*WORK ORDER*.
Pictures stay out of this copy; please retype only the lines from the start of the records through the line with "[00:00:06.10]".

*DATA FOR THIS EXERCISE*.
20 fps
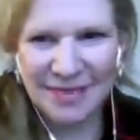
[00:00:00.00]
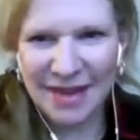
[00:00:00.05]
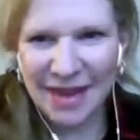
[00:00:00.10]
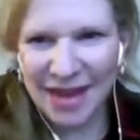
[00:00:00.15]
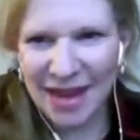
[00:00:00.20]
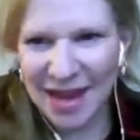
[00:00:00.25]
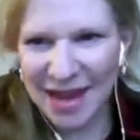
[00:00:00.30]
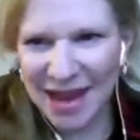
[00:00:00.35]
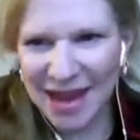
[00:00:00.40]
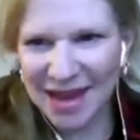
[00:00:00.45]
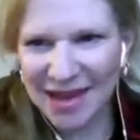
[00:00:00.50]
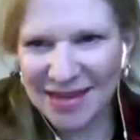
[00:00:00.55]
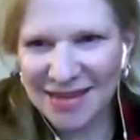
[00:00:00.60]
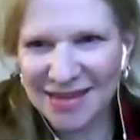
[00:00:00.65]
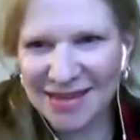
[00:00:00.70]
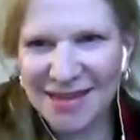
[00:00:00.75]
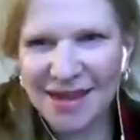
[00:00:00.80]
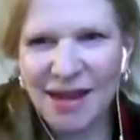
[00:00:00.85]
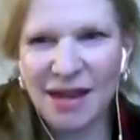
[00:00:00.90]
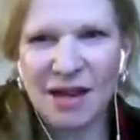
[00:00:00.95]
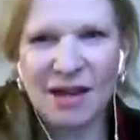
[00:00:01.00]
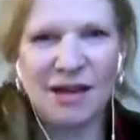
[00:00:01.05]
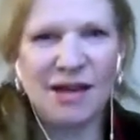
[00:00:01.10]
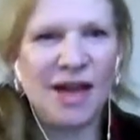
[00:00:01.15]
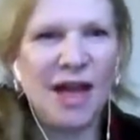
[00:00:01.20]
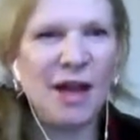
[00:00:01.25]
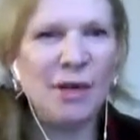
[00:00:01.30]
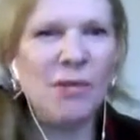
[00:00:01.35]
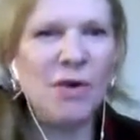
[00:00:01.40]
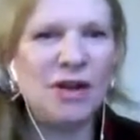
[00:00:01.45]
And
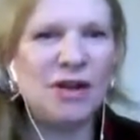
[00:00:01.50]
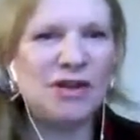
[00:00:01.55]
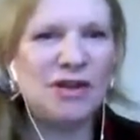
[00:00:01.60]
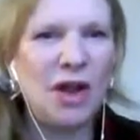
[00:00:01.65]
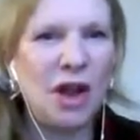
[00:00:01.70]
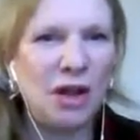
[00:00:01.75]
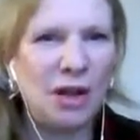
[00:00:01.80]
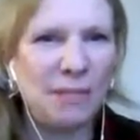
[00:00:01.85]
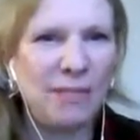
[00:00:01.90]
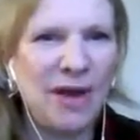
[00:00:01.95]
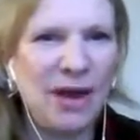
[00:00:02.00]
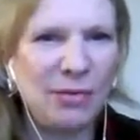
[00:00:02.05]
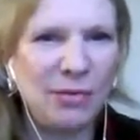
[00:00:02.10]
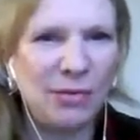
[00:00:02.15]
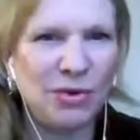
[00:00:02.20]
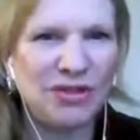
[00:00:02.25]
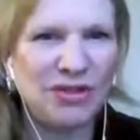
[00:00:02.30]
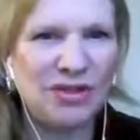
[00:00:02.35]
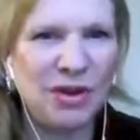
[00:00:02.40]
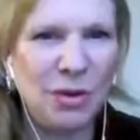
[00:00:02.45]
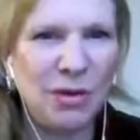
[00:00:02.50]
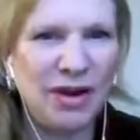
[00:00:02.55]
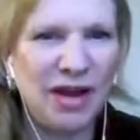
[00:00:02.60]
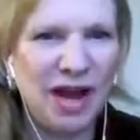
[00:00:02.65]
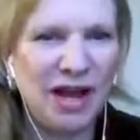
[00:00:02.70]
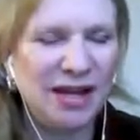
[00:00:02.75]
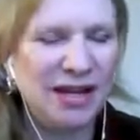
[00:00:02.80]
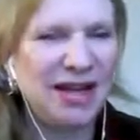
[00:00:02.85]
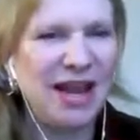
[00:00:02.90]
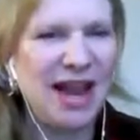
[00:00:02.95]
I want to talk about what's going
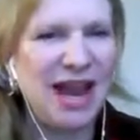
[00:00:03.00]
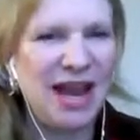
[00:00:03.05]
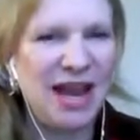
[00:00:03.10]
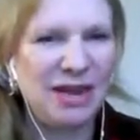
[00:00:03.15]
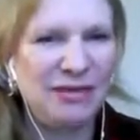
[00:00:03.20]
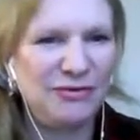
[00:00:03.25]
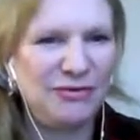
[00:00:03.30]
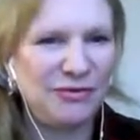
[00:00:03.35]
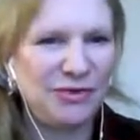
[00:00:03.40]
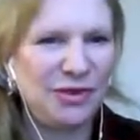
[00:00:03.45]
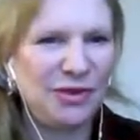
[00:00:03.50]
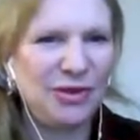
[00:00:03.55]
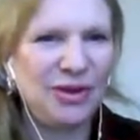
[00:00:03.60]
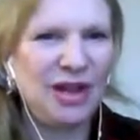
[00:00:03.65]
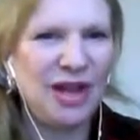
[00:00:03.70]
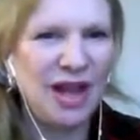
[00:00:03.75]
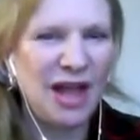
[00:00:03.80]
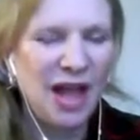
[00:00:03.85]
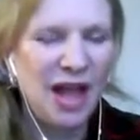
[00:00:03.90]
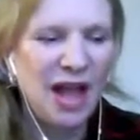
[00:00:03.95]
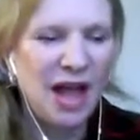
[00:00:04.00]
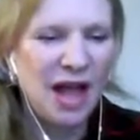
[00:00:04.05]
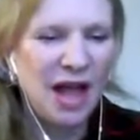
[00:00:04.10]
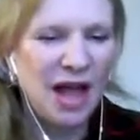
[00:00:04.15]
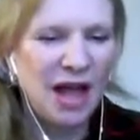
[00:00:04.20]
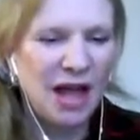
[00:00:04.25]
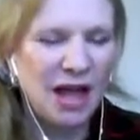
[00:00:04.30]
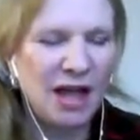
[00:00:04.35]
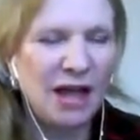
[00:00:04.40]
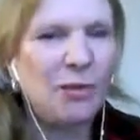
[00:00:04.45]
on in Hanford,
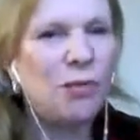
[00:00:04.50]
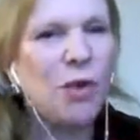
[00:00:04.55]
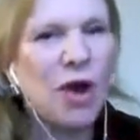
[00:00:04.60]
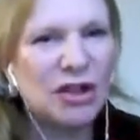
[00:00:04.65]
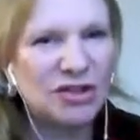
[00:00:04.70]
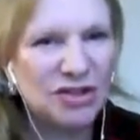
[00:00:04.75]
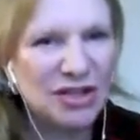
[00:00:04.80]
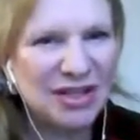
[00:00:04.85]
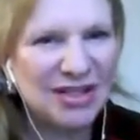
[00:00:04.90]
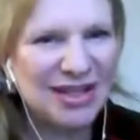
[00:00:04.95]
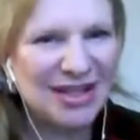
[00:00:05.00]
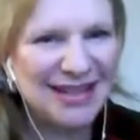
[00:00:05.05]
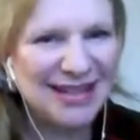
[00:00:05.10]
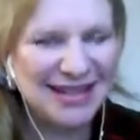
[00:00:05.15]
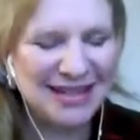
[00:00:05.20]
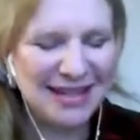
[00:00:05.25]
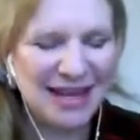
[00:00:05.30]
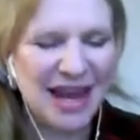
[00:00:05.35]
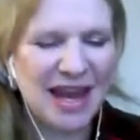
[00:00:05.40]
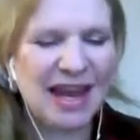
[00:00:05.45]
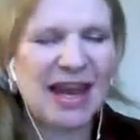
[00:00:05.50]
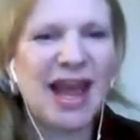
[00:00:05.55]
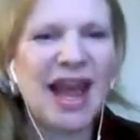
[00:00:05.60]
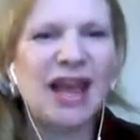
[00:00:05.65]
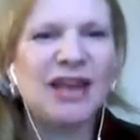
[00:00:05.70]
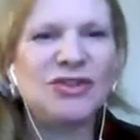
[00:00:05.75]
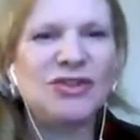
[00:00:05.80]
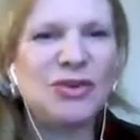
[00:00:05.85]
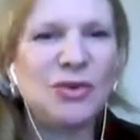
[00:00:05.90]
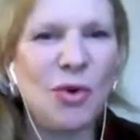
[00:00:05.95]
Washington today.
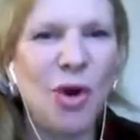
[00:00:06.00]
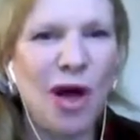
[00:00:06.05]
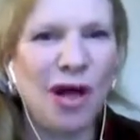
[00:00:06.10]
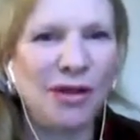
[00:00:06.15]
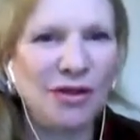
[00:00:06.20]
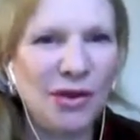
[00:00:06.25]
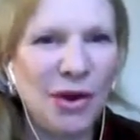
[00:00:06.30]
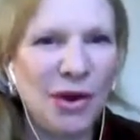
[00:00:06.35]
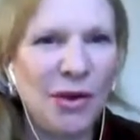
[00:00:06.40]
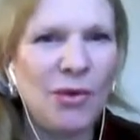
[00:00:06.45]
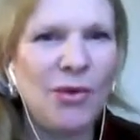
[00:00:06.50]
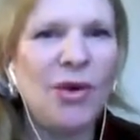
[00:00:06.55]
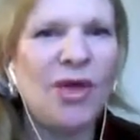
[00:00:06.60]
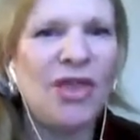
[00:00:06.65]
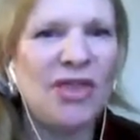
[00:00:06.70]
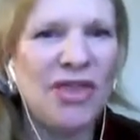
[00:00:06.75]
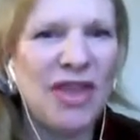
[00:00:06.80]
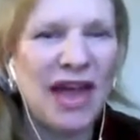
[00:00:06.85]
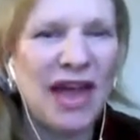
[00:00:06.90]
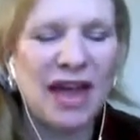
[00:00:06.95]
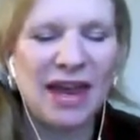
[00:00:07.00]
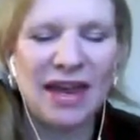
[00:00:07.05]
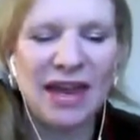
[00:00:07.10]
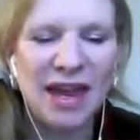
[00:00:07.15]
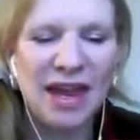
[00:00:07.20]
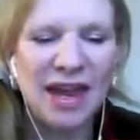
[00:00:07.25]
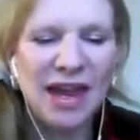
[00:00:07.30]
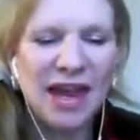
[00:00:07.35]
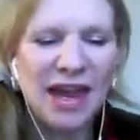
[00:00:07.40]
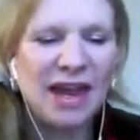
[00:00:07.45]
As you all know, that
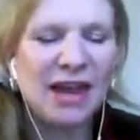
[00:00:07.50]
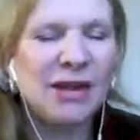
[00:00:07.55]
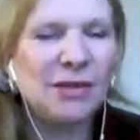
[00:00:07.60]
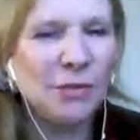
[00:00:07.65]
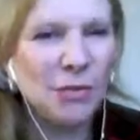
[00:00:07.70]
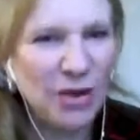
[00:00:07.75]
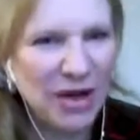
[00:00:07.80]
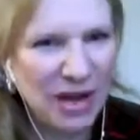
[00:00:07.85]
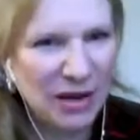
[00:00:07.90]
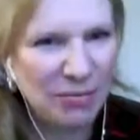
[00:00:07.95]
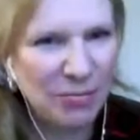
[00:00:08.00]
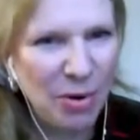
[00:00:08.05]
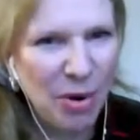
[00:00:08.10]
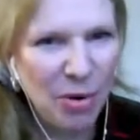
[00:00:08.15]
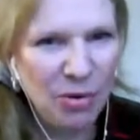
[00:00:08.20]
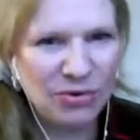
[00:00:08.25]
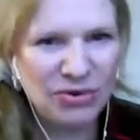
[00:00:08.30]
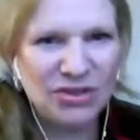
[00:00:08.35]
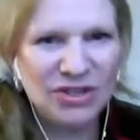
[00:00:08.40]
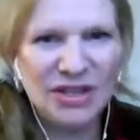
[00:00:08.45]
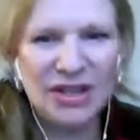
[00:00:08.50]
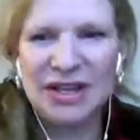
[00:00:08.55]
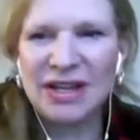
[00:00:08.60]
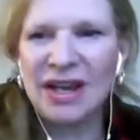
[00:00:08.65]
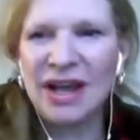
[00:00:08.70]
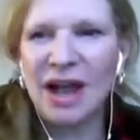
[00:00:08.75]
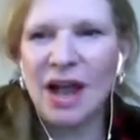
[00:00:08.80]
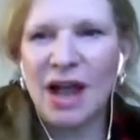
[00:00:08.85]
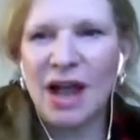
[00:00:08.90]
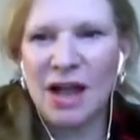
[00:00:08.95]
we posted
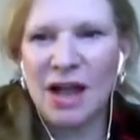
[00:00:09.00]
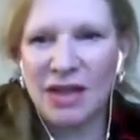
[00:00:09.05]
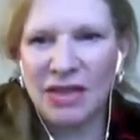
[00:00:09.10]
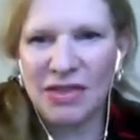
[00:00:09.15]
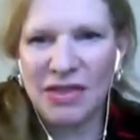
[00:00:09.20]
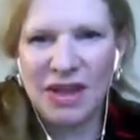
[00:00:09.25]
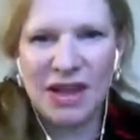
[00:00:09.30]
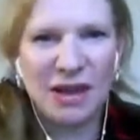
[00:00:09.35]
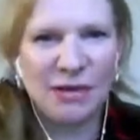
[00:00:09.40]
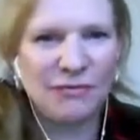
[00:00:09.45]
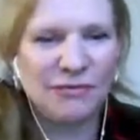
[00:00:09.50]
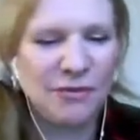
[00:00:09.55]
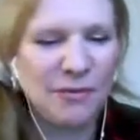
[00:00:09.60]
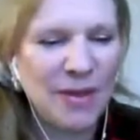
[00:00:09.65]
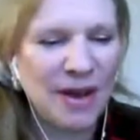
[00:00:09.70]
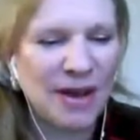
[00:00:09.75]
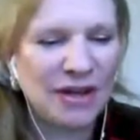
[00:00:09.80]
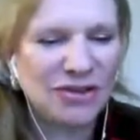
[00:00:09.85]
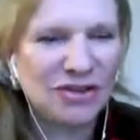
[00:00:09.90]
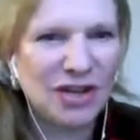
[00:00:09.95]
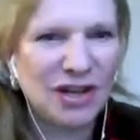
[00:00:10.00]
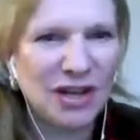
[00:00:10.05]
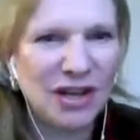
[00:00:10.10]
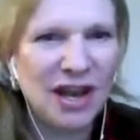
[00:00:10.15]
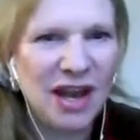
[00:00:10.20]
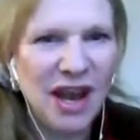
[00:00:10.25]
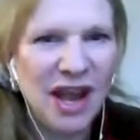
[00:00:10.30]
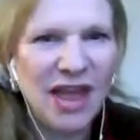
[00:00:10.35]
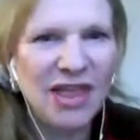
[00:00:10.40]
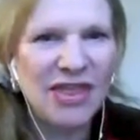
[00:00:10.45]
the
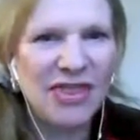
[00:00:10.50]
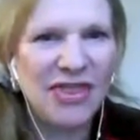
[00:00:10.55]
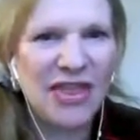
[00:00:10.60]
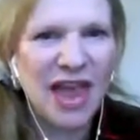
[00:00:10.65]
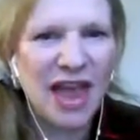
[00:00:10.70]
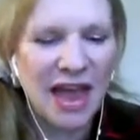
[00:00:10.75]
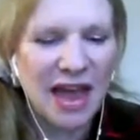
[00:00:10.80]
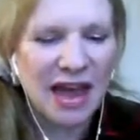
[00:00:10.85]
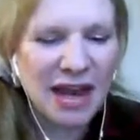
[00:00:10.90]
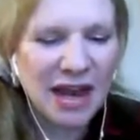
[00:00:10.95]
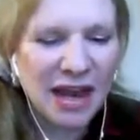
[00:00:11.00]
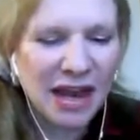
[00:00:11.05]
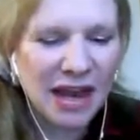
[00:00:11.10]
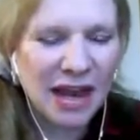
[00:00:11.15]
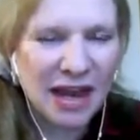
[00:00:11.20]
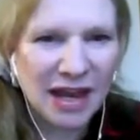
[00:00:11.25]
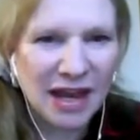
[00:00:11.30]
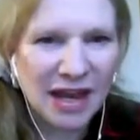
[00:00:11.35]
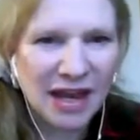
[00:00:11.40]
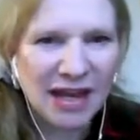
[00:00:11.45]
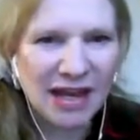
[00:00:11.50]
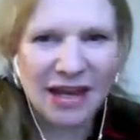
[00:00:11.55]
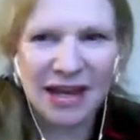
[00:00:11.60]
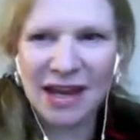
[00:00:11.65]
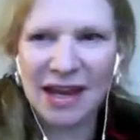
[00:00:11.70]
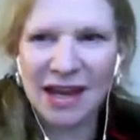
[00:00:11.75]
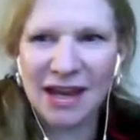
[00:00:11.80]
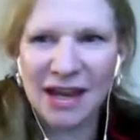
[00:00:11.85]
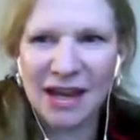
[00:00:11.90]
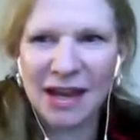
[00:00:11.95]
information that in
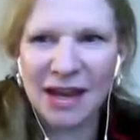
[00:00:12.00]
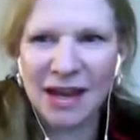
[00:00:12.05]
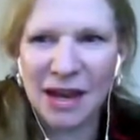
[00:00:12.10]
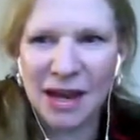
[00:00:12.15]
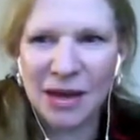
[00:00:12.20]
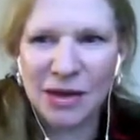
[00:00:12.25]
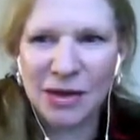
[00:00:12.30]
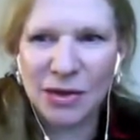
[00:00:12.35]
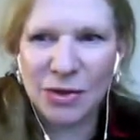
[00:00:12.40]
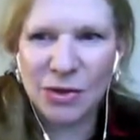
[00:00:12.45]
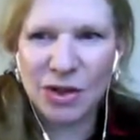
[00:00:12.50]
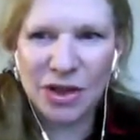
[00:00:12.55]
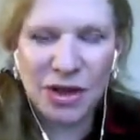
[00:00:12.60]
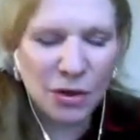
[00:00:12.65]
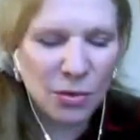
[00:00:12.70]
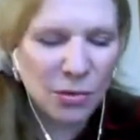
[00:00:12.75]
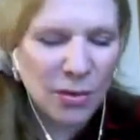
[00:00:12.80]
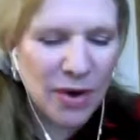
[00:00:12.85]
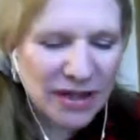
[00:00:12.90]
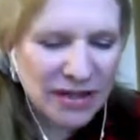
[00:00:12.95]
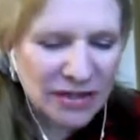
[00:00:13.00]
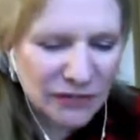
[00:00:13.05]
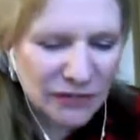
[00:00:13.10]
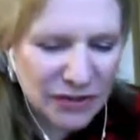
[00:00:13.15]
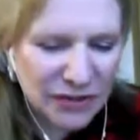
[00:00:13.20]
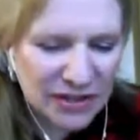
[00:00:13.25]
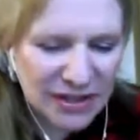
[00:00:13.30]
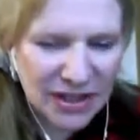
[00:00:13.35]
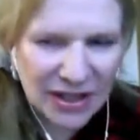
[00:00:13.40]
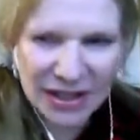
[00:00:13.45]
a nuclear waste
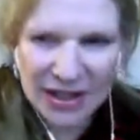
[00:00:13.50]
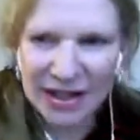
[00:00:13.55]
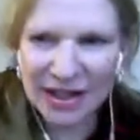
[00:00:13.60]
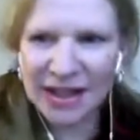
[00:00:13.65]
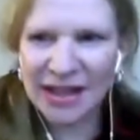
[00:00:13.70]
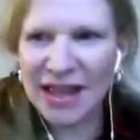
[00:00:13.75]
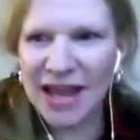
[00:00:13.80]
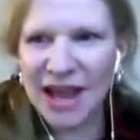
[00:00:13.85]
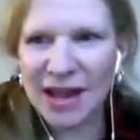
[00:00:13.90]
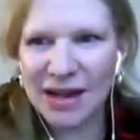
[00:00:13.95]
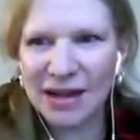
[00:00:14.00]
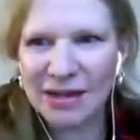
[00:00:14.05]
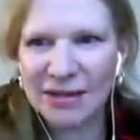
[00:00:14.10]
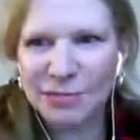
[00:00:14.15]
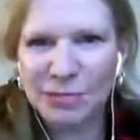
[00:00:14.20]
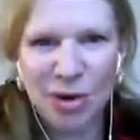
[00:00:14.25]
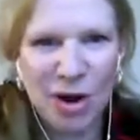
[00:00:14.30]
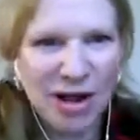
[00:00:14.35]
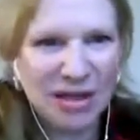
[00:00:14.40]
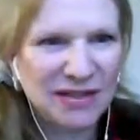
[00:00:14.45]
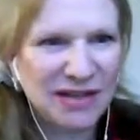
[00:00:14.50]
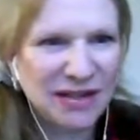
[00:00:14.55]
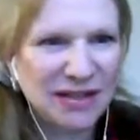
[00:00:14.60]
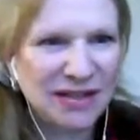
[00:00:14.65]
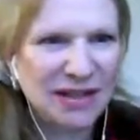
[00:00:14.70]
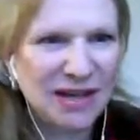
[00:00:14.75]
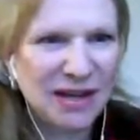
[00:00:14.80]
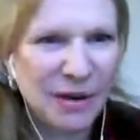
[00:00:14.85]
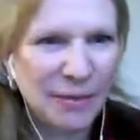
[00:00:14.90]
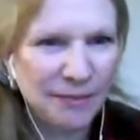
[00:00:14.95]
facility that is
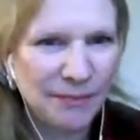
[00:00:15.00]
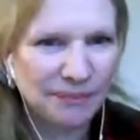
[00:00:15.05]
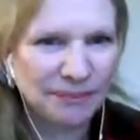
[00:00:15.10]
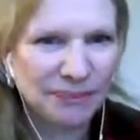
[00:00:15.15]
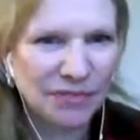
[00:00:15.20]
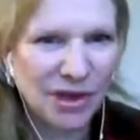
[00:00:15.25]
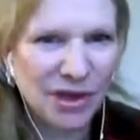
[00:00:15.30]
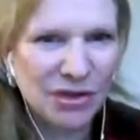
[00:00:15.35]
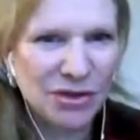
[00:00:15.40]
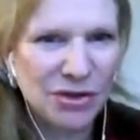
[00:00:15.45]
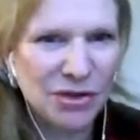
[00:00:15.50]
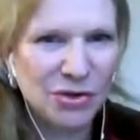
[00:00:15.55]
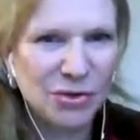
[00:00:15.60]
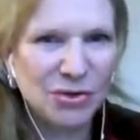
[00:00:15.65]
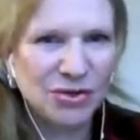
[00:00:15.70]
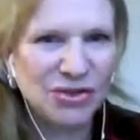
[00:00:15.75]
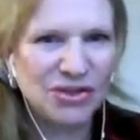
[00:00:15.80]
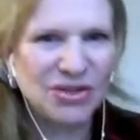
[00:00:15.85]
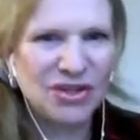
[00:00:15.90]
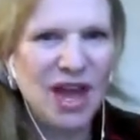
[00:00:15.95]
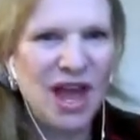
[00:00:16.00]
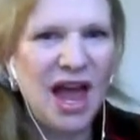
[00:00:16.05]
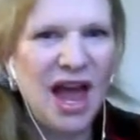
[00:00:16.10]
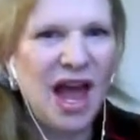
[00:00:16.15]
processing nukes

*SOLUTION FOR THIS EXERCISE*.
20 fps
[00:00:00.00]
[00:00:00.05]
[00:00:00.10]
[00:00:00.15]
[00:00:00.20]
[00:00:00.25]
[00:00:00.30]
[00:00:00.35]
[00:00:00.40]
[00:00:00.45]
[00:00:00.50]
[00:00:00.55]
[00:00:00.60]
[00:00:00.65]
[00:00:00.70]
[00:00:00.75]
[00:00:00.80]
[00:00:00.85]
[00:00:00.90]
[00:00:00.95]
[00:00:01.00]
[00:00:01.05]
[00:00:01.10]
[00:00:01.15]
[00:00:01.20]
[00:00:01.25]
[00:00:01.30]
[00:00:01.35]
[00:00:01.40]
[00:00:01.45]
And
[00:00:01.50]
[00:00:01.55]
[00:00:01.60]
[00:00:01.65]
[00:00:01.70]
[00:00:01.75]
[00:00:01.80]
[00:00:01.85]
[00:00:01.90]
[00:00:01.95]
[00:00:02.00]
[00:00:02.05]
[00:00:02.10]
[00:00:02.15]
[00:00:02.20]
[00:00:02.25]
[00:00:02.30]
[00:00:02.35]
[00:00:02.40]
[00:00:02.45]
[00:00:02.50]
[00:00:02.55]
[00:00:02.60]
[00:00:02.65]
[00:00:02.70]
[00:00:02.75]
[00:00:02.80]
[00:00:02.85]
[00:00:02.90]
[00:00:02.95]
I want to talk about what's going
[00:00:03.00]
[00:00:03.05]
[00:00:03.10]
[00:00:03.15]
[00:00:03.20]
[00:00:03.25]
[00:00:03.30]
[00:00:03.35]
[00:00:03.40]
[00:00:03.45]
[00:00:03.50]
[00:00:03.55]
[00:00:03.60]
[00:00:03.65]
[00:00:03.70]
[00:00:03.75]
[00:00:03.80]
[00:00:03.85]
[00:00:03.90]
[00:00:03.95]
[00:00:04.00]
[00:00:04.05]
[00:00:04.10]
[00:00:04.15]
[00:00:04.20]
[00:00:04.25]
[00:00:04.30]
[00:00:04.35]
[00:00:04.40]
[00:00:04.45]
on in Hanford,
[00:00:04.50]
[00:00:04.55]
[00:00:04.60]
[00:00:04.65]
[00:00:04.70]
[00:00:04.75]
[00:00:04.80]
[00:00:04.85]
[00:00:04.90]
[00:00:04.95]
[00:00:05.00]
[00:00:05.05]
[00:00:05.10]
[00:00:05.15]
[00:00:05.20]
[00:00:05.25]
[00:00:05.30]
[00:00:05.35]
[00:00:05.40]
[00:00:05.45]
[00:00:05.50]
[00:00:05.55]
[00:00:05.60]
[00:00:05.65]
[00:00:05.70]
[00:00:05.75]
[00:00:05.80]
[00:00:05.85]
[00:00:05.90]
[00:00:05.95]
Washington today.
[00:00:06.00]
[00:00:06.05]
[00:00:06.10]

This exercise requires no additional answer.